Connect to the data in object storage, use REST API GET & POST requests in the pipeline
Every analytics project starts with getting the data. We at Datrics aim to provide all the necessary tools to efficiently retrieve the data, whether you have data storage or need access to external data. With this update, we bring connectors directly to AWS S3 and GCS object storages, Athena query system, and enhance Rest API brick.
Let’s see what is new in Datrics.
Object storage connectors
New data connectors to AWS S3 and Google cloud storage to retrieve csv and parquet files. To retrieve the data - create a data source, create the dataset, and add it to your pipeline.
There are two options to define the file path: static and dynamic.
In Static mode, you may define the direct path to the file or folder in the bucket.
In Dynamic mode, you may define the set of files or folders using python code. For example, when you need to retrieve the file from the folder with today’s date in the name, you may do that with the line of code. In this case, in the pipeline the each day new file will be retrieved.
You may also load all the files from the folder by setting the path to the folder instead of the direct path to the file. If all the files are of the same structure and type, dataset will include data from all the files in the folders. Please note, that files from the subfolder will not be loaded.
Connect to Athena
To work more efficiently with the Amazon S3 data lake, we add the connector to Amazon Athena.

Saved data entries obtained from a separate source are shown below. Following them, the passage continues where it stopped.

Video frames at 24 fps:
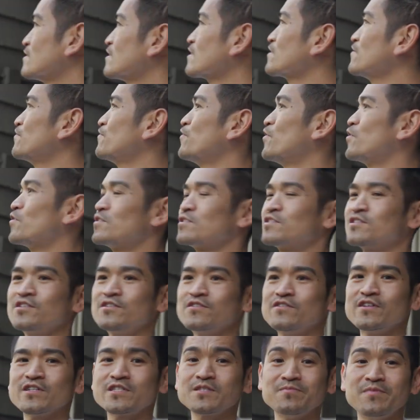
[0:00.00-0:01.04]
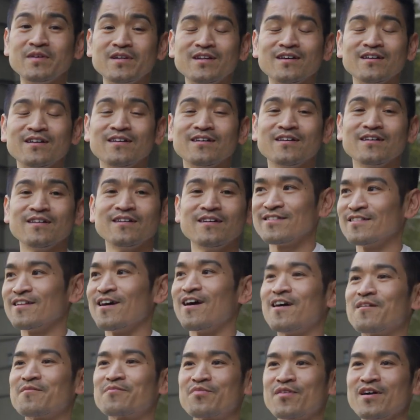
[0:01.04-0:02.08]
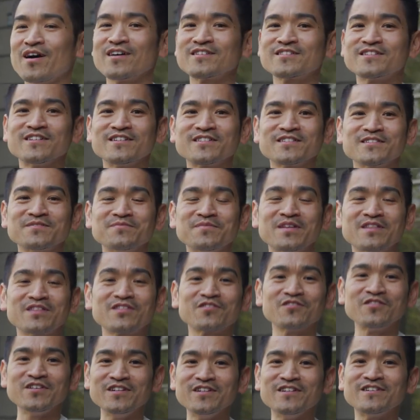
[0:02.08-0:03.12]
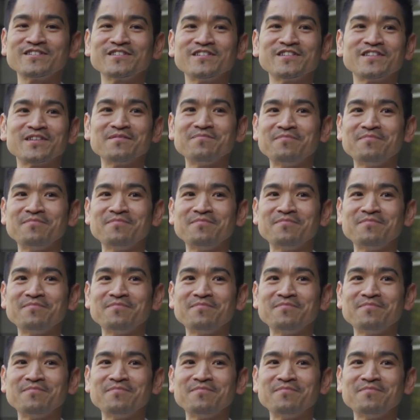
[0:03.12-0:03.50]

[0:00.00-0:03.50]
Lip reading: Looking forward to it. It's been a long process. It's been 3 years in the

“Amazon Athena is a serverless, interactive analytics service built on open-source frameworks, supporting open-table and file formats. Athena provides a simplified, flexible way to analyze petabytes of data where it lives.”
The new data connector works similarly to the rest. First, create a new data source for Athena and then add a new dataset for this data source.

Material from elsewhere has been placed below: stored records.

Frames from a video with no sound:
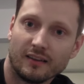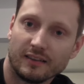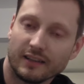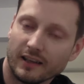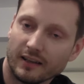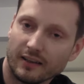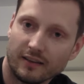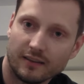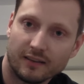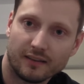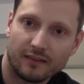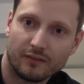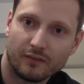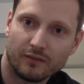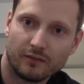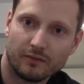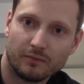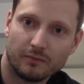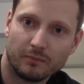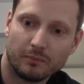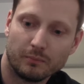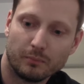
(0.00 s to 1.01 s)
yeah,
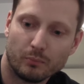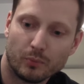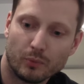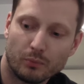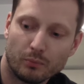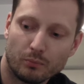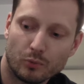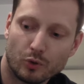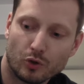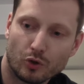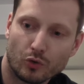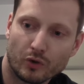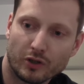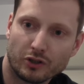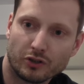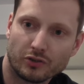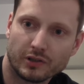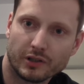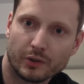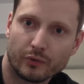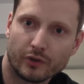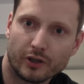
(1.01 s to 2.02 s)
more
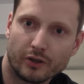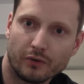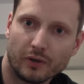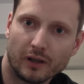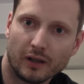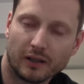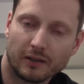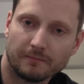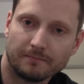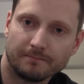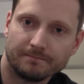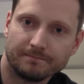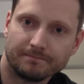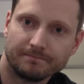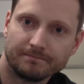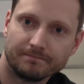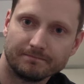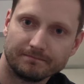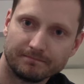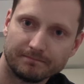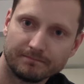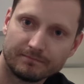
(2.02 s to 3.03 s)
questions are very welcome.
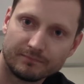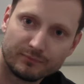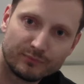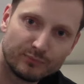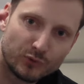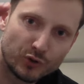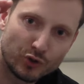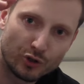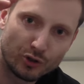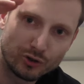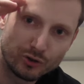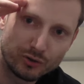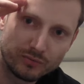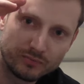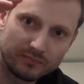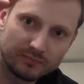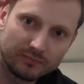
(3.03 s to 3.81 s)
Cheers.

Rest API request: new design, dynamic configuration, and POST request
The most common way to access external data via API. We wanted to allow the analyst to use the data from API requests in the analytics pipelines without the need to write the code.
In the previous product update, we have introduced the REST API request brick that allows you to perform get API call to the open APIs. With February updates, we added possibility to use headers in the request, dynamic configuration and perform POST requests. Let’s go through the updates in more details.

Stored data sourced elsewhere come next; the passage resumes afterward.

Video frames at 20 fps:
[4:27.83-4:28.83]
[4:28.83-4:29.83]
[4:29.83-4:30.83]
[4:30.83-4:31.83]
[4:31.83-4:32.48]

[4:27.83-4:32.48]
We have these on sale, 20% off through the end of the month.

Dynamic configuration of the REST API brick allows to use the input dataset to perform API calls. The feature might become handy, when the request parameters are stored in the database, or you have a long list of the urls you need to call. It will be easier to pass the list of urls to the REST API Request brick in a data frame and then just map the columns in the data frame to the call configuration.
Let’s go through an example. I have the list of the tickers you need to get the price for from Binance. I need to update the list of the tickers regularly, and reconfiguring the API request brick with very similar calls seems cumbersome.
With the dynamic configuration, I may create short pipeline to get the data I need.
3/ Path the output dataset to the REST API Request brick
I am all set!
Updated Rest API request brick also supports POST requests now. To accommodate POST requests, as well as GET requests, we have added the possibility to define Auth, headers, and body. The rest of the functionality works the same as for GET.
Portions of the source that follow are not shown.